» Instructions to follow: Keep the text of the data exactly as it is and omit each picture from the copy.

» Records to process:
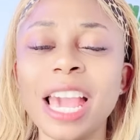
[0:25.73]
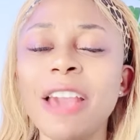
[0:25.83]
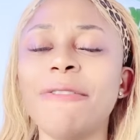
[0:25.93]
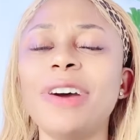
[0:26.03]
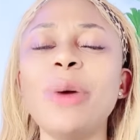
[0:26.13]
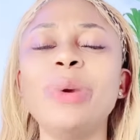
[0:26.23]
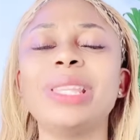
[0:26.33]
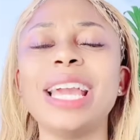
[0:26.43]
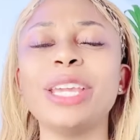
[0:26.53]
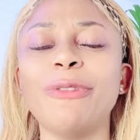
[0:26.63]
Father, we
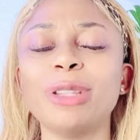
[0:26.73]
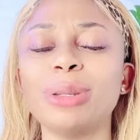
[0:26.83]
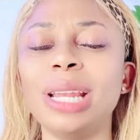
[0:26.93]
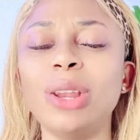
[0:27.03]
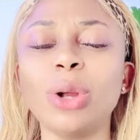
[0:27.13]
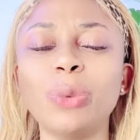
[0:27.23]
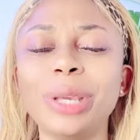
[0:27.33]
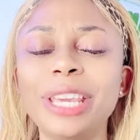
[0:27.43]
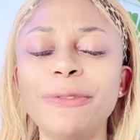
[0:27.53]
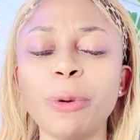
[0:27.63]
thank you for today, Lord.
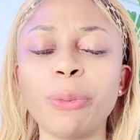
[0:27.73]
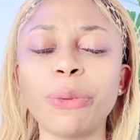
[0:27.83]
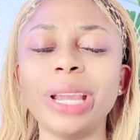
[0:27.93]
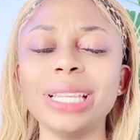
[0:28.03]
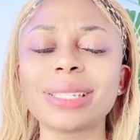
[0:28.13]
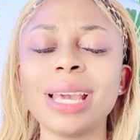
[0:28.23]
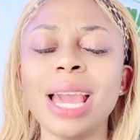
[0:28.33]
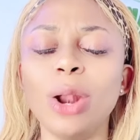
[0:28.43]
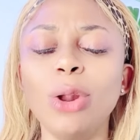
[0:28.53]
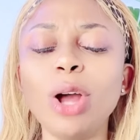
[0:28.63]
We give you praise.
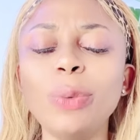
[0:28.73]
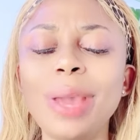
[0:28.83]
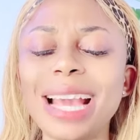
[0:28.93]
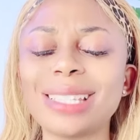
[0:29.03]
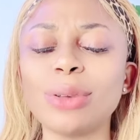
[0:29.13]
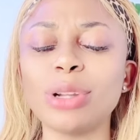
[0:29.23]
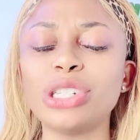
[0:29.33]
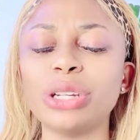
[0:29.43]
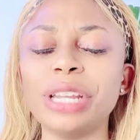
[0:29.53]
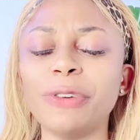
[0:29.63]
Lord, we
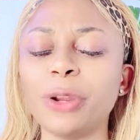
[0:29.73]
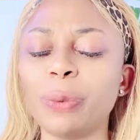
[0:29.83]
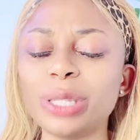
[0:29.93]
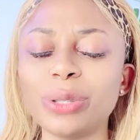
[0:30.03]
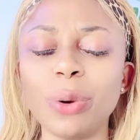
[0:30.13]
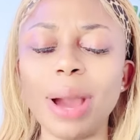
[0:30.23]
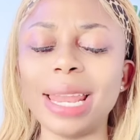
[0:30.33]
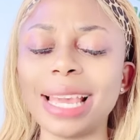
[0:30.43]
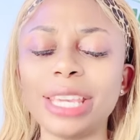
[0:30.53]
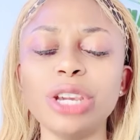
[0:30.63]
exalt your name, for there is no
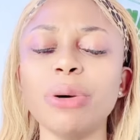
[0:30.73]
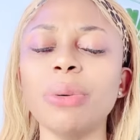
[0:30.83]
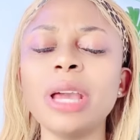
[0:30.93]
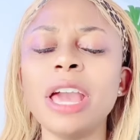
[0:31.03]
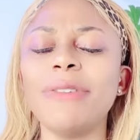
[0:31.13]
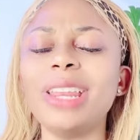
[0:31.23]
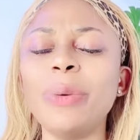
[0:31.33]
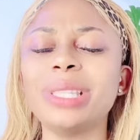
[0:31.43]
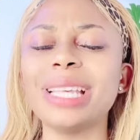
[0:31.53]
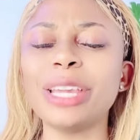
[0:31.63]
one like you.
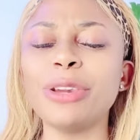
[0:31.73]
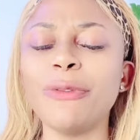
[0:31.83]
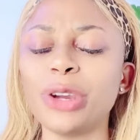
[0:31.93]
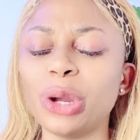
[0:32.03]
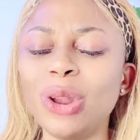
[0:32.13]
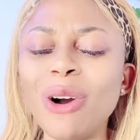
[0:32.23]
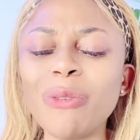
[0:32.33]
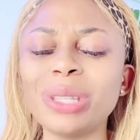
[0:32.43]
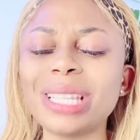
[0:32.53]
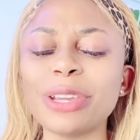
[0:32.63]
Father, we thank you for your
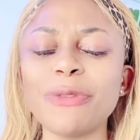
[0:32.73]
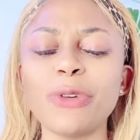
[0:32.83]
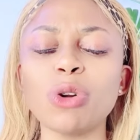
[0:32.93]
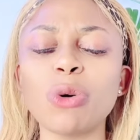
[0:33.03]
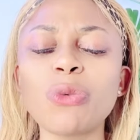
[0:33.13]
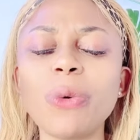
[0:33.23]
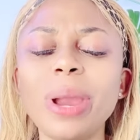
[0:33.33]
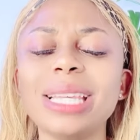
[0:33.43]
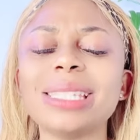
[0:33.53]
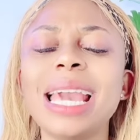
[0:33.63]
love. We thank you for your
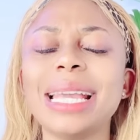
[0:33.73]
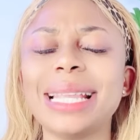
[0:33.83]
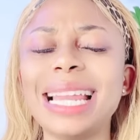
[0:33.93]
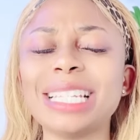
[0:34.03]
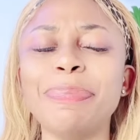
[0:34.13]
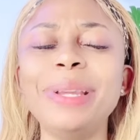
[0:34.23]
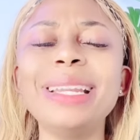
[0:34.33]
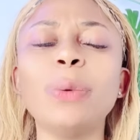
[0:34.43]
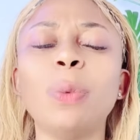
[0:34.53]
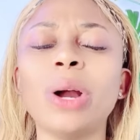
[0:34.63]
grace that has
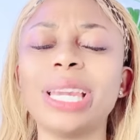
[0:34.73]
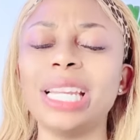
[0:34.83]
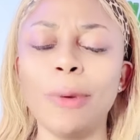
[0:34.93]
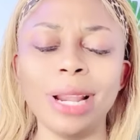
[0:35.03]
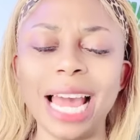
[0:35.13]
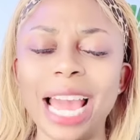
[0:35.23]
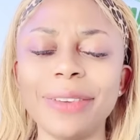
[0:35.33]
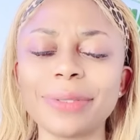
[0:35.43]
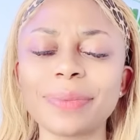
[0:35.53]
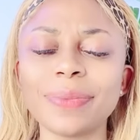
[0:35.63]
been at work in our lives.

» Task response:
[0:25.73]
[0:25.83]
[0:25.93]
[0:26.03]
[0:26.13]
[0:26.23]
[0:26.33]
[0:26.43]
[0:26.53]
[0:26.63]
Father, we
[0:26.73]
[0:26.83]
[0:26.93]
[0:27.03]
[0:27.13]
[0:27.23]
[0:27.33]
[0:27.43]
[0:27.53]
[0:27.63]
thank you for today, Lord.
[0:27.73]
[0:27.83]
[0:27.93]
[0:28.03]
[0:28.13]
[0:28.23]
[0:28.33]
[0:28.43]
[0:28.53]
[0:28.63]
We give you praise.
[0:28.73]
[0:28.83]
[0:28.93]
[0:29.03]
[0:29.13]
[0:29.23]
[0:29.33]
[0:29.43]
[0:29.53]
[0:29.63]
Lord, we
[0:29.73]
[0:29.83]
[0:29.93]
[0:30.03]
[0:30.13]
[0:30.23]
[0:30.33]
[0:30.43]
[0:30.53]
[0:30.63]
exalt your name, for there is no
[0:30.73]
[0:30.83]
[0:30.93]
[0:31.03]
[0:31.13]
[0:31.23]
[0:31.33]
[0:31.43]
[0:31.53]
[0:31.63]
one like you.
[0:31.73]
[0:31.83]
[0:31.93]
[0:32.03]
[0:32.13]
[0:32.23]
[0:32.33]
[0:32.43]
[0:32.53]
[0:32.63]
Father, we thank you for your
[0:32.73]
[0:32.83]
[0:32.93]
[0:33.03]
[0:33.13]
[0:33.23]
[0:33.33]
[0:33.43]
[0:33.53]
[0:33.63]
love. We thank you for your
[0:33.73]
[0:33.83]
[0:33.93]
[0:34.03]
[0:34.13]
[0:34.23]
[0:34.33]
[0:34.43]
[0:34.53]
[0:34.63]
grace that has
[0:34.73]
[0:34.83]
[0:34.93]
[0:35.03]
[0:35.13]
[0:35.23]
[0:35.33]
[0:35.43]
[0:35.53]
[0:35.63]
been at work in our lives.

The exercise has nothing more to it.